Would you output the following records verbatim and skip the images in them?

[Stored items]
-*-*-
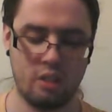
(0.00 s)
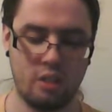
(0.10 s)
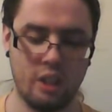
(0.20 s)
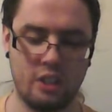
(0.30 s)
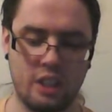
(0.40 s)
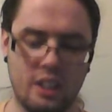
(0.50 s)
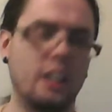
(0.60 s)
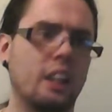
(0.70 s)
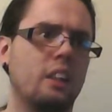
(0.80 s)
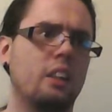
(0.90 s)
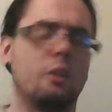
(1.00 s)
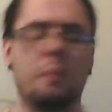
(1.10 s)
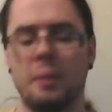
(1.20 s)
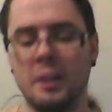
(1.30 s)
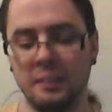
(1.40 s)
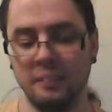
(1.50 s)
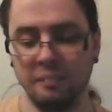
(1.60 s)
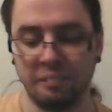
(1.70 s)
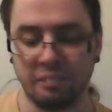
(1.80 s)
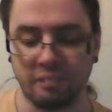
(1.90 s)
At least I think. I don't remember.
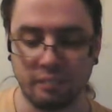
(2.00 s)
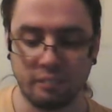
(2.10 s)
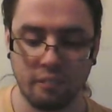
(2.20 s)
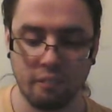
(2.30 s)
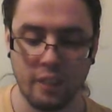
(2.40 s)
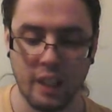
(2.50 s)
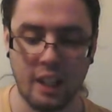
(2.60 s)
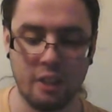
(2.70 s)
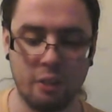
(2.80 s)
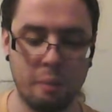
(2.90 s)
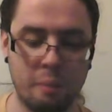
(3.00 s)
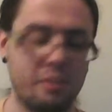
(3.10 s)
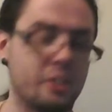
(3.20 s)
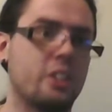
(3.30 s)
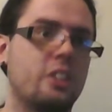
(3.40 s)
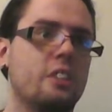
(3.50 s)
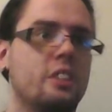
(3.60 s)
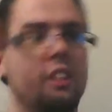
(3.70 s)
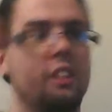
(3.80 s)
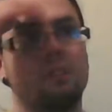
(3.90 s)
I don't remember if it was the
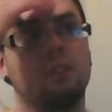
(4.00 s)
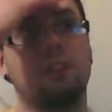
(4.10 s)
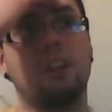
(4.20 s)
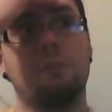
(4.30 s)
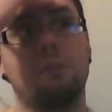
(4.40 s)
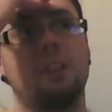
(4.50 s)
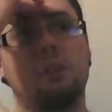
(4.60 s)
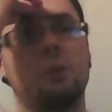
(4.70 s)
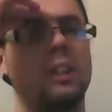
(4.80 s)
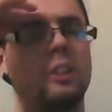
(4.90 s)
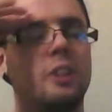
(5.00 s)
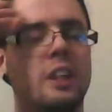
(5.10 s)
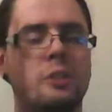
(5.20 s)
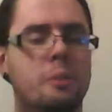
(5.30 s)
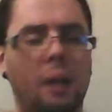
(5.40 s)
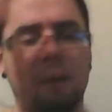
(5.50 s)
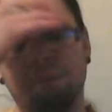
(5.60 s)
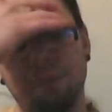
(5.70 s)
13th or 14th, but it was 1 or 2 days. No problem.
-*-*-
Solution to this problem
(0.00 s)
(0.10 s)
(0.20 s)
(0.30 s)
(0.40 s)
(0.50 s)
(0.60 s)
(0.70 s)
(0.80 s)
(0.90 s)
(1.00 s)
(1.10 s)
(1.20 s)
(1.30 s)
(1.40 s)
(1.50 s)
(1.60 s)
(1.70 s)
(1.80 s)
(1.90 s)
At least I think. I don't remember.
(2.00 s)
(2.10 s)
(2.20 s)
(2.30 s)
(2.40 s)
(2.50 s)
(2.60 s)
(2.70 s)
(2.80 s)
(2.90 s)
(3.00 s)
(3.10 s)
(3.20 s)
(3.30 s)
(3.40 s)
(3.50 s)
(3.60 s)
(3.70 s)
(3.80 s)
(3.90 s)
I don't remember if it was the
(4.00 s)
(4.10 s)
(4.20 s)
(4.30 s)
(4.40 s)
(4.50 s)
(4.60 s)
(4.70 s)
(4.80 s)
(4.90 s)
(5.00 s)
(5.10 s)
(5.20 s)
(5.30 s)
(5.40 s)
(5.50 s)
(5.60 s)
(5.70 s)
13th or 14th, but it was 1 or 2 days. No problem.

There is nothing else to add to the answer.